Exercise brief: An exact copy of the entries is required, with every image omitted.

Stored data
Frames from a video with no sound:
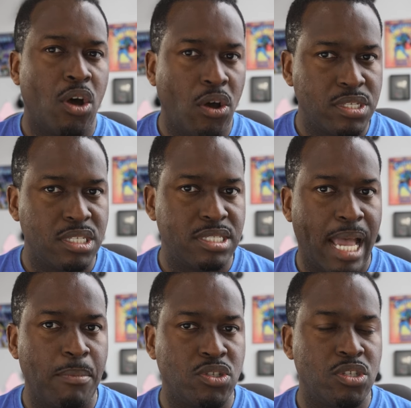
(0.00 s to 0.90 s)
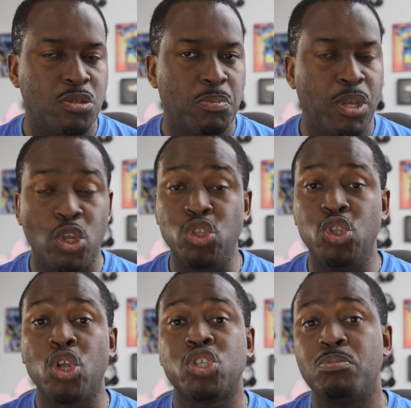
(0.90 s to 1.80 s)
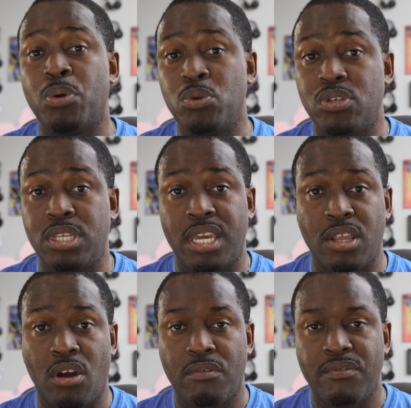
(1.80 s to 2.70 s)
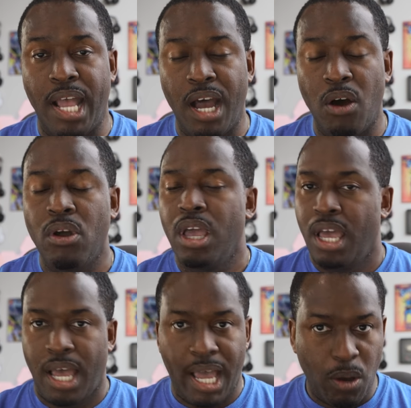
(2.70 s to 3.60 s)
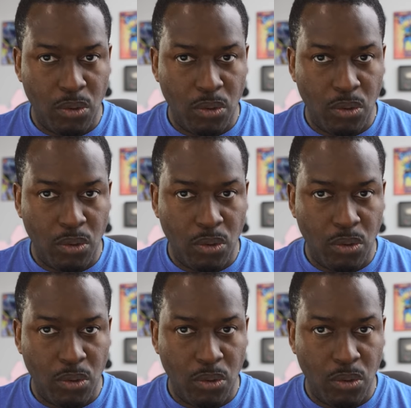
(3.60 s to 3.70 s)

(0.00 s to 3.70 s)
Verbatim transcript: causes damage to the display. You're not supposed to take it off. Now, I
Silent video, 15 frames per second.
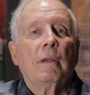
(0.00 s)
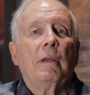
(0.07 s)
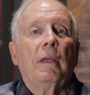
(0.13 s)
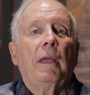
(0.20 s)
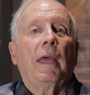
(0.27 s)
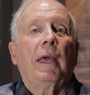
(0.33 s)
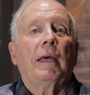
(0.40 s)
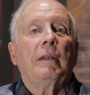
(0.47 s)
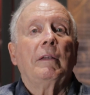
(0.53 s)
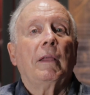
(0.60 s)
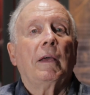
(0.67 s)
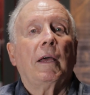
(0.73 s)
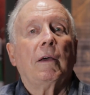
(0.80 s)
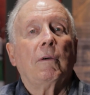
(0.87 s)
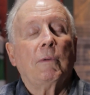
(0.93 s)
and
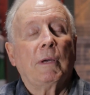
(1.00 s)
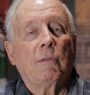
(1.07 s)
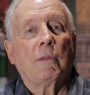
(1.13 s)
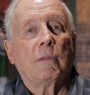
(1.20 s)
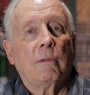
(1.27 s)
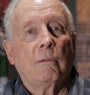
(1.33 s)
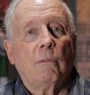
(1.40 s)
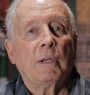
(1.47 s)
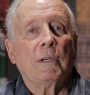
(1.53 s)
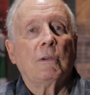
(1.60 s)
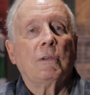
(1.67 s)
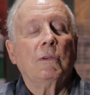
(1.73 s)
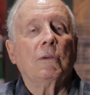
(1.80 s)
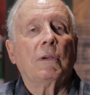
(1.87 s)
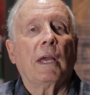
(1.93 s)
with 1 or
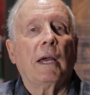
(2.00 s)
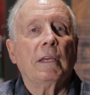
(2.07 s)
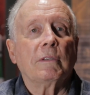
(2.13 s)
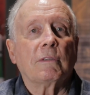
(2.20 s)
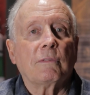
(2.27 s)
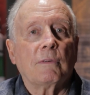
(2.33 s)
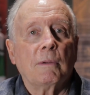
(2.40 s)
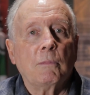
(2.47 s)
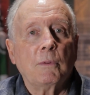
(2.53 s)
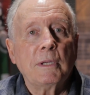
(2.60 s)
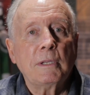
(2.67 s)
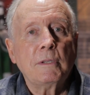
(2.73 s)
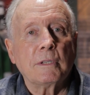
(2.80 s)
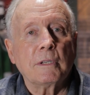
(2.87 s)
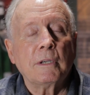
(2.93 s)
2 guys from
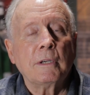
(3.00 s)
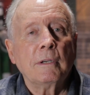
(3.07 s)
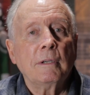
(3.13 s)
Windsor.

Written reply:
Frames from a video with no sound:
(0.00 s to 0.90 s)
(0.90 s to 1.80 s)
(1.80 s to 2.70 s)
(2.70 s to 3.60 s)
(3.60 s to 3.70 s)

(0.00 s to 3.70 s)
Verbatim transcript: causes damage to the display. You're not supposed to take it off. Now, I
Silent video, 15 frames per second.
(0.00 s)
(0.07 s)
(0.13 s)
(0.20 s)
(0.27 s)
(0.33 s)
(0.40 s)
(0.47 s)
(0.53 s)
(0.60 s)
(0.67 s)
(0.73 s)
(0.80 s)
(0.87 s)
(0.93 s)
and
(1.00 s)
(1.07 s)
(1.13 s)
(1.20 s)
(1.27 s)
(1.33 s)
(1.40 s)
(1.47 s)
(1.53 s)
(1.60 s)
(1.67 s)
(1.73 s)
(1.80 s)
(1.87 s)
(1.93 s)
with 1 or
(2.00 s)
(2.07 s)
(2.13 s)
(2.20 s)
(2.27 s)
(2.33 s)
(2.40 s)
(2.47 s)
(2.53 s)
(2.60 s)
(2.67 s)
(2.73 s)
(2.80 s)
(2.87 s)
(2.93 s)
2 guys from
(3.00 s)
(3.07 s)
(3.13 s)
Windsor.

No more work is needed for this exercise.